Stored items:
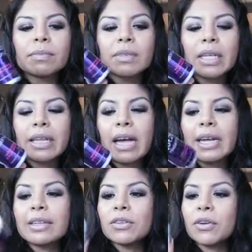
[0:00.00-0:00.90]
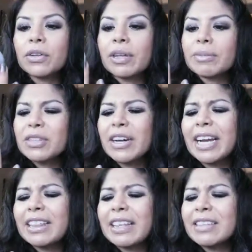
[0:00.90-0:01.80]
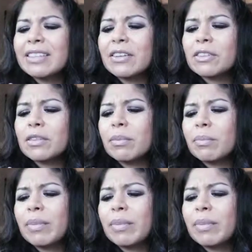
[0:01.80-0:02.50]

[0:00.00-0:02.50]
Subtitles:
line, or I'm sorry, I think it's also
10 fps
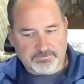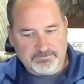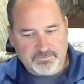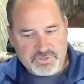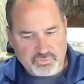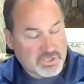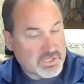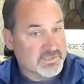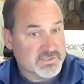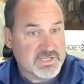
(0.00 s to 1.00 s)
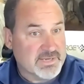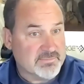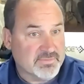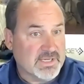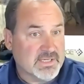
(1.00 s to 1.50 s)
So it's
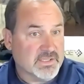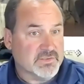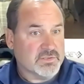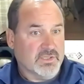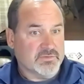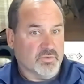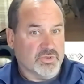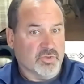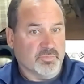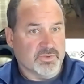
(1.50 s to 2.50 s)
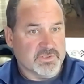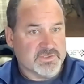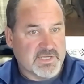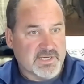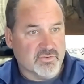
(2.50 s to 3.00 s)
kind of the same thing. That's
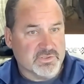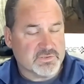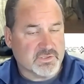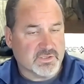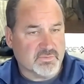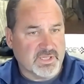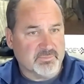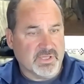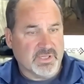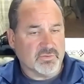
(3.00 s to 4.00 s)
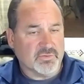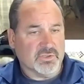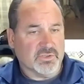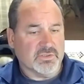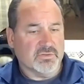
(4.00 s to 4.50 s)
when you're putting the side dress on, when
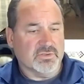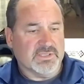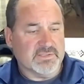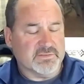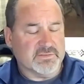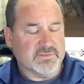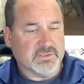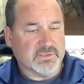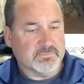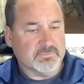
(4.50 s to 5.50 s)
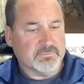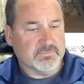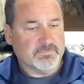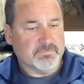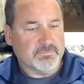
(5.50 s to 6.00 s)
that plant's really utilizing it.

» **PROBLEM DETAILS**: Return every line of the data above exactly, and omit all pictures.

» **ANSWER SPACE**:
[0:00.00-0:00.90]
[0:00.90-0:01.80]
[0:01.80-0:02.50]

[0:00.00-0:02.50]
Subtitles:
line, or I'm sorry, I think it's also
10 fps
(0.00 s to 1.00 s)
(1.00 s to 1.50 s)
So it's
(1.50 s to 2.50 s)
(2.50 s to 3.00 s)
kind of the same thing. That's
(3.00 s to 4.00 s)
(4.00 s to 4.50 s)
when you're putting the side dress on, when
(4.50 s to 5.50 s)
(5.50 s to 6.00 s)
that plant's really utilizing it.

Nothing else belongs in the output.